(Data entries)
>>>

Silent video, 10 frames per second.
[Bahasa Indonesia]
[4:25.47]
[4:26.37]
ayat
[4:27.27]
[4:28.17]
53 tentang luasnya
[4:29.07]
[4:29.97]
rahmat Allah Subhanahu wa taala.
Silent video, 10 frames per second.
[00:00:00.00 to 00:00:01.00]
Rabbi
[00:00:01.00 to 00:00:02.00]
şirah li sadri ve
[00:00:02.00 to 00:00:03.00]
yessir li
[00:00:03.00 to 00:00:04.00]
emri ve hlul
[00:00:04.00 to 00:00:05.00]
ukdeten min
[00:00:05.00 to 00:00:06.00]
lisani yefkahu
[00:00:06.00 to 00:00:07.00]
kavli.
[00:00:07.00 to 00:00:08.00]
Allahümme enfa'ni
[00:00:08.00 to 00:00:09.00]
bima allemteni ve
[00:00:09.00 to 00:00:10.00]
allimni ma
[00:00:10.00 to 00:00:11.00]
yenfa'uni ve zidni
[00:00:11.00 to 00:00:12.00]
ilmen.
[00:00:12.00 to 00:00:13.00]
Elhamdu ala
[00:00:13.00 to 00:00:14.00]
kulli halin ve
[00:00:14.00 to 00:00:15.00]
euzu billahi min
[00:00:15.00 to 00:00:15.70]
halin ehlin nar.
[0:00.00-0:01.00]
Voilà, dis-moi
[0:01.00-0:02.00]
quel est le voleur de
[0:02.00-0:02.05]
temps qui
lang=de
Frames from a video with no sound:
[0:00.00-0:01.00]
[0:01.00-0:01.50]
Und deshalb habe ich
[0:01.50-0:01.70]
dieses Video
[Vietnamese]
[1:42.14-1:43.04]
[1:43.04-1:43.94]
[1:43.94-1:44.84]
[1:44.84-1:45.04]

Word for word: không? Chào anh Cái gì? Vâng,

<<<

▸ Exercise requirements: Every record must be written out again without any change.

▸ Exercise answer:
Silent video, 10 frames per second.
[Bahasa Indonesia]
[4:25.47]
[4:26.37]
ayat
[4:27.27]
[4:28.17]
53 tentang luasnya
[4:29.07]
[4:29.97]
rahmat Allah Subhanahu wa taala.
Silent video, 10 frames per second.
[00:00:00.00 to 00:00:01.00]
Rabbi
[00:00:01.00 to 00:00:02.00]
şirah li sadri ve
[00:00:02.00 to 00:00:03.00]
yessir li
[00:00:03.00 to 00:00:04.00]
emri ve hlul
[00:00:04.00 to 00:00:05.00]
ukdeten min
[00:00:05.00 to 00:00:06.00]
lisani yefkahu
[00:00:06.00 to 00:00:07.00]
kavli.
[00:00:07.00 to 00:00:08.00]
Allahümme enfa'ni
[00:00:08.00 to 00:00:09.00]
bima allemteni ve
[00:00:09.00 to 00:00:10.00]
allimni ma
[00:00:10.00 to 00:00:11.00]
yenfa'uni ve zidni
[00:00:11.00 to 00:00:12.00]
ilmen.
[00:00:12.00 to 00:00:13.00]
Elhamdu ala
[00:00:13.00 to 00:00:14.00]
kulli halin ve
[00:00:14.00 to 00:00:15.00]
euzu billahi min
[00:00:15.00 to 00:00:15.70]
halin ehlin nar.
[0:00.00-0:01.00]
Voilà, dis-moi
[0:01.00-0:02.00]
quel est le voleur de
[0:02.00-0:02.05]
temps qui
lang=de
Frames from a video with no sound:
[0:00.00-0:01.00]
[0:01.00-0:01.50]
Und deshalb habe ich
[0:01.50-0:01.70]
dieses Video
[Vietnamese]
[1:42.14-1:43.04]
[1:43.04-1:43.94]
[1:43.94-1:44.84]
[1:44.84-1:45.04]

Word for word: không? Chào anh Cái gì? Vâng,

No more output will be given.